Decided On October 30, 1969
STATE OF GUJARAT Appellant
V/S
VIJAY SEWING MACHINE COMPANY Respondents

JUDGEMENT

(1.) This appeal arises out of an order passed on 7-4-69 by Mr. D. A. Chhaya Judicial Magistrate First Class Navsari in Summary Case No. 2469 of 1466 whereby the respondents accused Nos. 1 and 2 came to be acquitted. They also came to be acquitted in other similar Summary Cases Nos. 2470 to 2497 of 1966. The State has filed appeals in those cases and they are Criminal Appeals No. 567 to 594 of 1969 respectively.

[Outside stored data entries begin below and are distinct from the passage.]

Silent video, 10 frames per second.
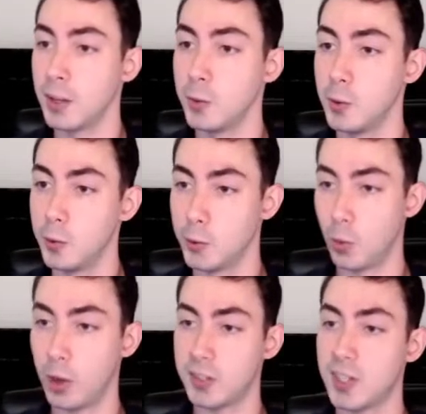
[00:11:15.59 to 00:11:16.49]
They would use
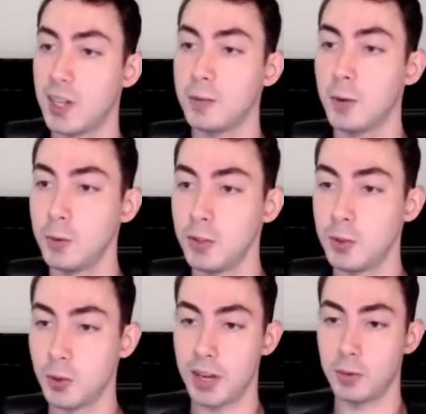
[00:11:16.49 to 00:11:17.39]
one cell phone
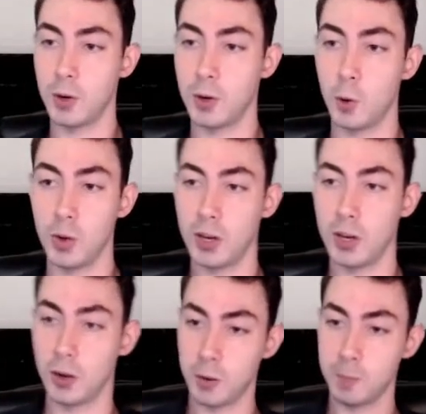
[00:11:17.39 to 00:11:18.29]
to kind of go
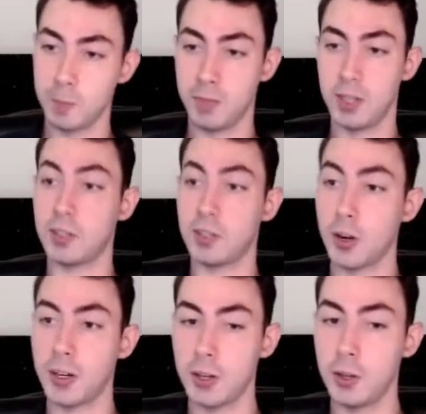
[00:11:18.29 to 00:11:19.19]
near the
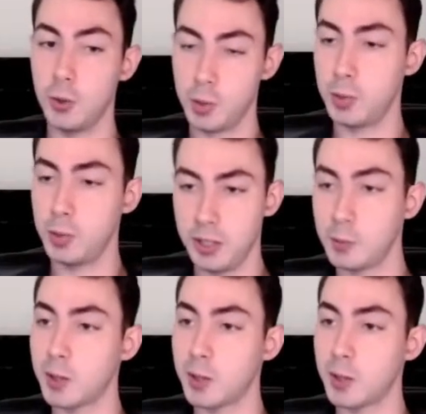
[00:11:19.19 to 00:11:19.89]
target human being,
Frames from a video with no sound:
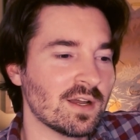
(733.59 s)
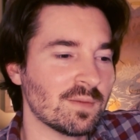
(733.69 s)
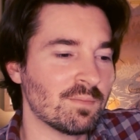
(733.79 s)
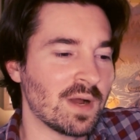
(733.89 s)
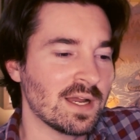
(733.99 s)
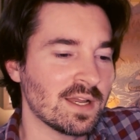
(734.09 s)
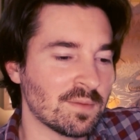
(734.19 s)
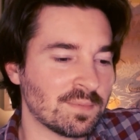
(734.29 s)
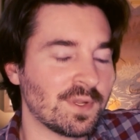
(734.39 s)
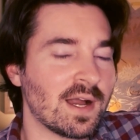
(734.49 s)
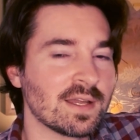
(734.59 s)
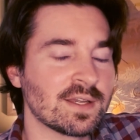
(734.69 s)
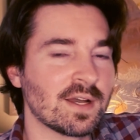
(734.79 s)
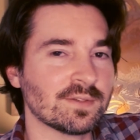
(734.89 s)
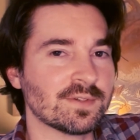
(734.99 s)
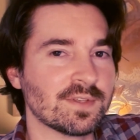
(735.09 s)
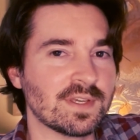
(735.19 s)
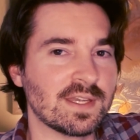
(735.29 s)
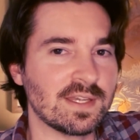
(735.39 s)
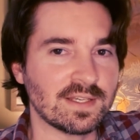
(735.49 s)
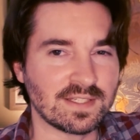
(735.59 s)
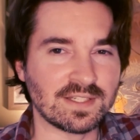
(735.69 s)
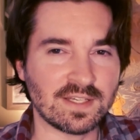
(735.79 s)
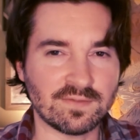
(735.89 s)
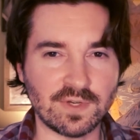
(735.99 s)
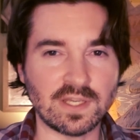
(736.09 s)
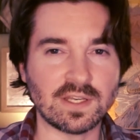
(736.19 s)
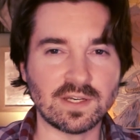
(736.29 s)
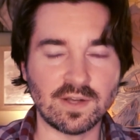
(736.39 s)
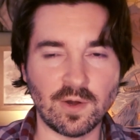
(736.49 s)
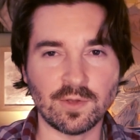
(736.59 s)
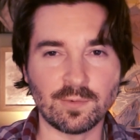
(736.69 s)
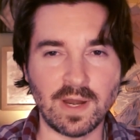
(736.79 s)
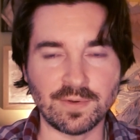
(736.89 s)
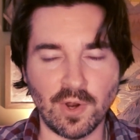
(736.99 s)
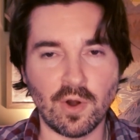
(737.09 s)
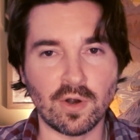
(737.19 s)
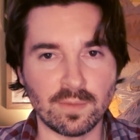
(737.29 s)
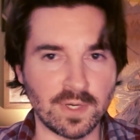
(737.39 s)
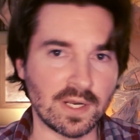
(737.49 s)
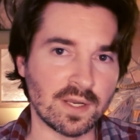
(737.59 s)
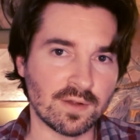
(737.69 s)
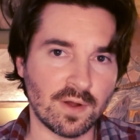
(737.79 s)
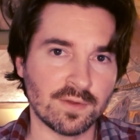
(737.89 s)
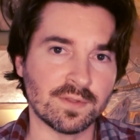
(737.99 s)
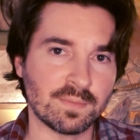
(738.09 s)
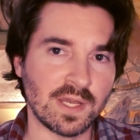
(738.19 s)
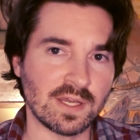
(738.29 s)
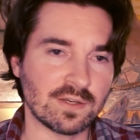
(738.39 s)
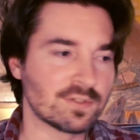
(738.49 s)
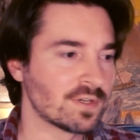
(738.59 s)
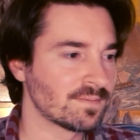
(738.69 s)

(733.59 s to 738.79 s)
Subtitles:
by applying color to the inks to see if we can get an all-around harmony on the page.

(2.) The respondent accused No. 1 is the Vijay Sewing Machine Co. Navsari of which the accused No. 2 was a partner during the period for which the criminal cases were filed. Shri Dinkarrai Lalbhai Desai an Inspector appointed under sec. 13 (1) of the Employees Provident Funds Act 1952 hereinafter referred to as the Act found that the accused had failed to pay in time the Provident Fund contributions as required under paragraph 38(1) of the Employees Provident Funds Scheme 1952 hereinafter referred to as the Scheme during the period from 1-12-60 to 31-5-64. The accused were liable to pay the same within fifteen days of the close of the respective months in the manner so specified in Paragraph 38 of the Scheme. The accused were given an opportunity to comply with the provisions of the Act and the Scheme and since they failed to do so after obtaining the necessary sanction from the Education & Labour Department of the Government of Gujarat the cases were filed in the Court of the learned Magistrate. In each case the failure to pay the amount is taken for a period of three months. Both the accused are thus sought to be punished under paragraph 76(a) read with paragraph 38(1) of the Employees Provident Funds Scheme 1952 and secs. 14 and 14A of the Employees Provident Funds Act 1952 The accused denied to have committed any offence. The learned Magistrate after considering the effect of the evidence adduced in the case found that the Act was made applicable to the company in the year 1964J and therefore contributions cannot be claimed from the company during the period prior to the same. So far as accused No. 2 is concerned in each of these cases he found that the alleged offences appear to have been committed without his knowledge and therefore he was entitled to the benefit of the proviso under sec. 14A(1) of the Employees Provident Funds Act 1952 In the result he acquitted them in all the cases. It is against that order of acquittal that the State has come in appeal in all cases.

(3.) All these appeals are consolidated and have been heard together and a common judgment is recorded.